Free and Easy with Buster Keaton is a talkie with lots of physical humor. Keaton plan Elmer Butts, a nerdy sap, escorts local beauty queen winner Elvira and her overbearing mother to Hollywood. Of course, everything goes awry from the moment they start their journey. Every mix up is blamed on Elmer, some rightly so.
On the train to California, while Elmer is stuck at the back of the train, Elvira and her mother meet a dashing movie star. Elvira is smitten with this flirtatious actor.

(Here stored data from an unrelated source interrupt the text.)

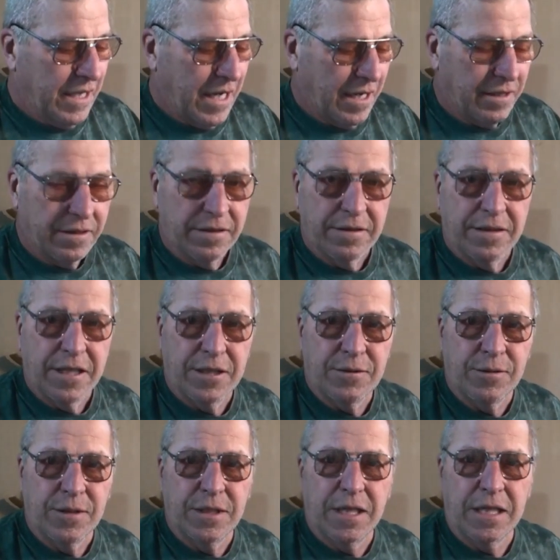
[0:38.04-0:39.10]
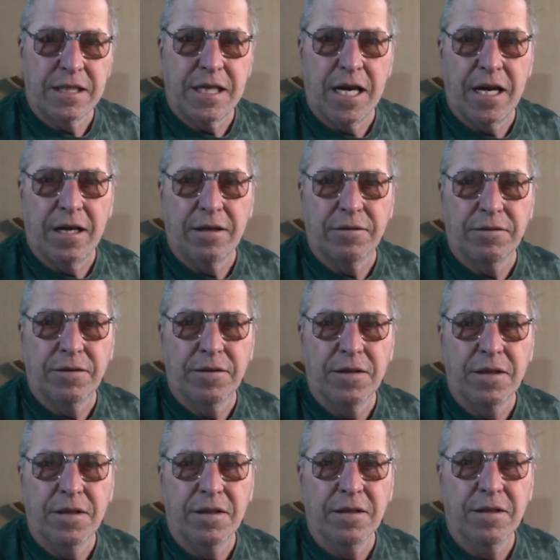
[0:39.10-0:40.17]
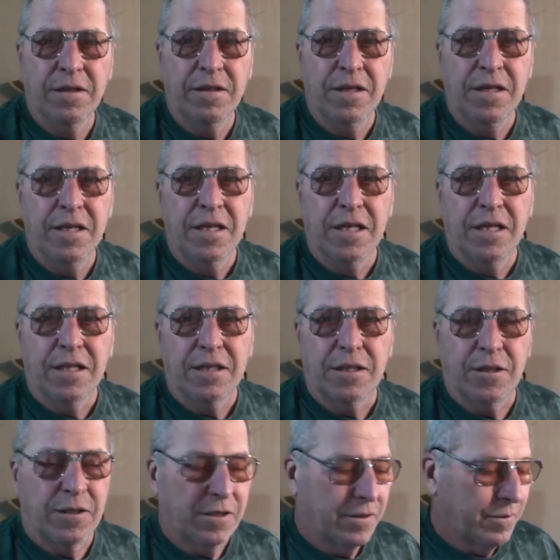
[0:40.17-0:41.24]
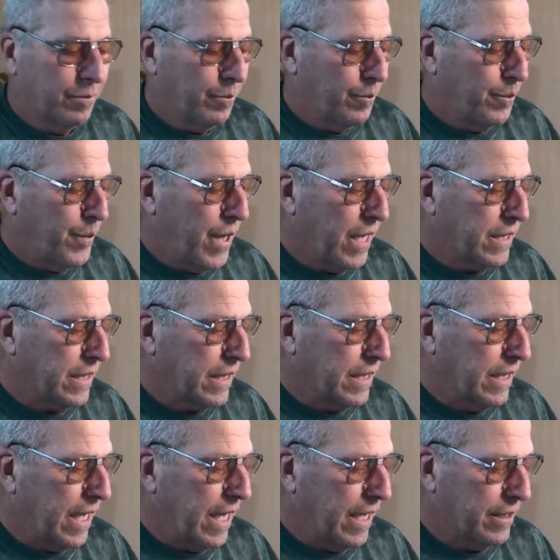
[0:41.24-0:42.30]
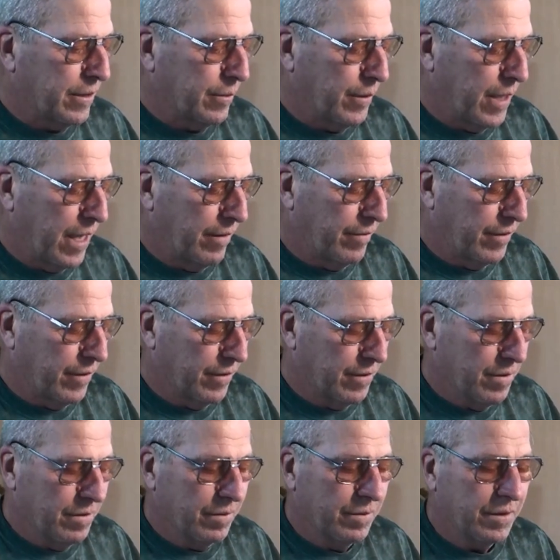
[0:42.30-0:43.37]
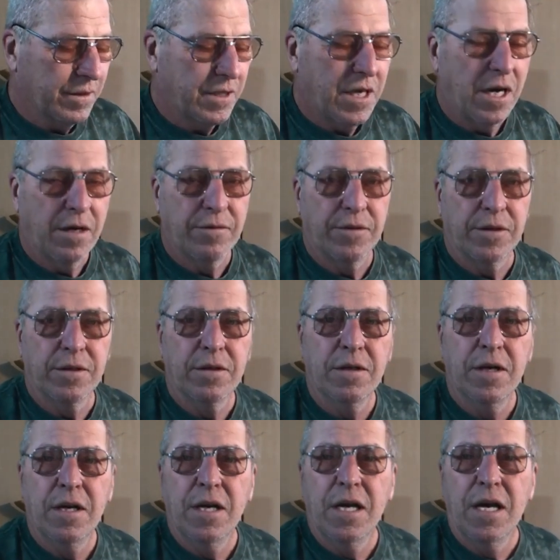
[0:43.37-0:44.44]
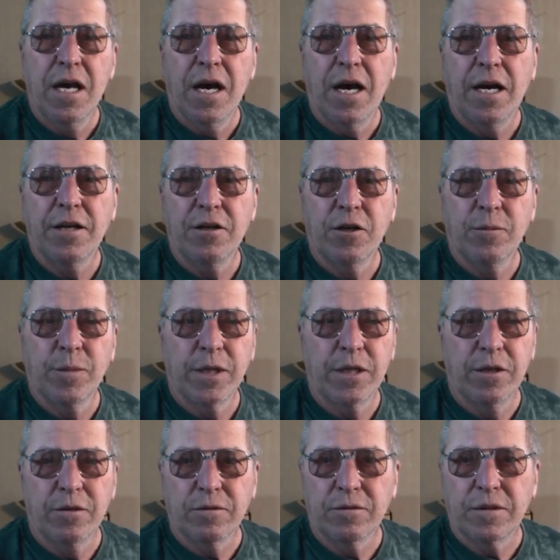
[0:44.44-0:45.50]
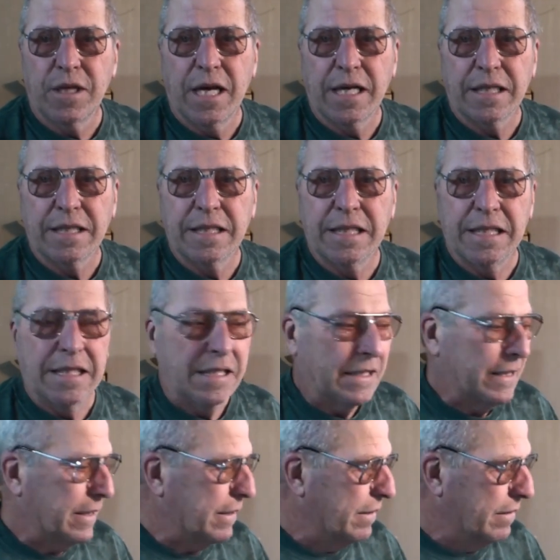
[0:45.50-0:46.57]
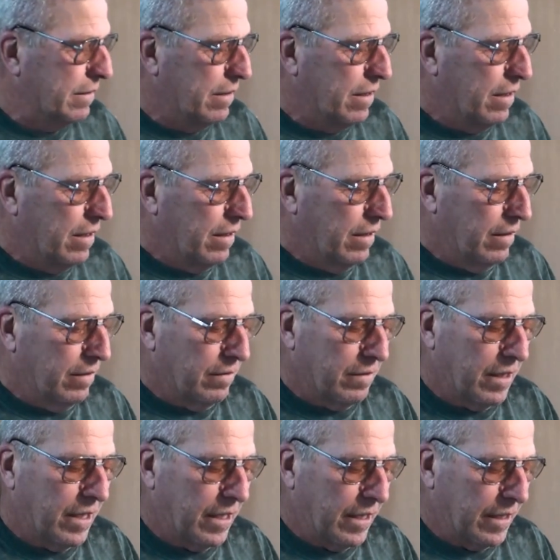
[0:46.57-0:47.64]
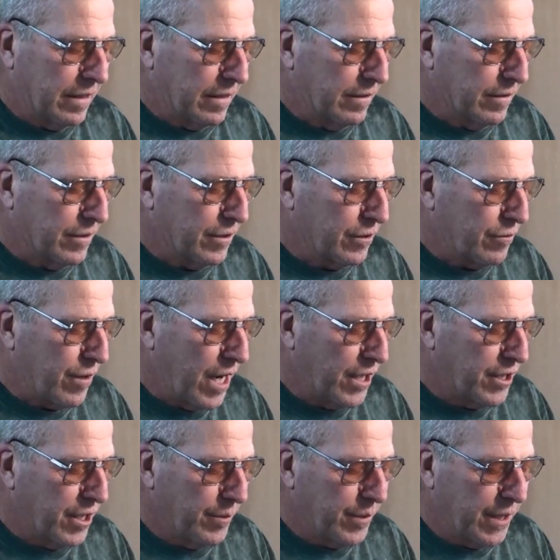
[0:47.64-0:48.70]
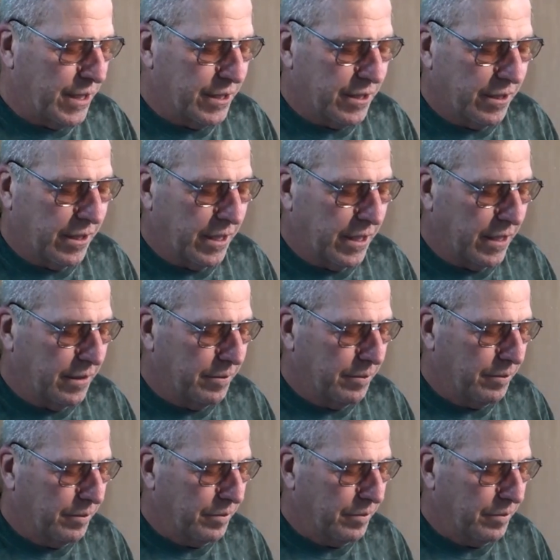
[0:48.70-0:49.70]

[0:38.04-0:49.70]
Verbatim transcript: now this one does have the plexiglass or whatever cover. I normally don't like these. They can stretch up easily.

A series of mishaps befall Elmer. He just doesn’t fit into the Hollywood scene and he knows it. However, he has a chance to play the hero, when he’s mistakenly given a chauffeur uniform and a car and sees Larry canoodling in the back of the car as he took innocent Elvira back to his mansion without a chaperone, he springs into action.
I watched this film almost accidentally. I’d checked out a three film DVD set from the library. The DVD I wanted to watch didn’t work, but the one with Free and Easy did. It’s a comic film and has Keaton’s famed pratfalls and his woebegone demeanor, but it was awfully hokey for a talkie. The story and characters were rather thin. It wasn’t awful, but unless you wind up with a disc that doesn’t work and one that does, I don’t see the need to see this film.
I’ll add that there’s a special feature, So Funny it Hurts, in which an old friend of Keaton’s explains Keaton’s troubled relationship with MGM.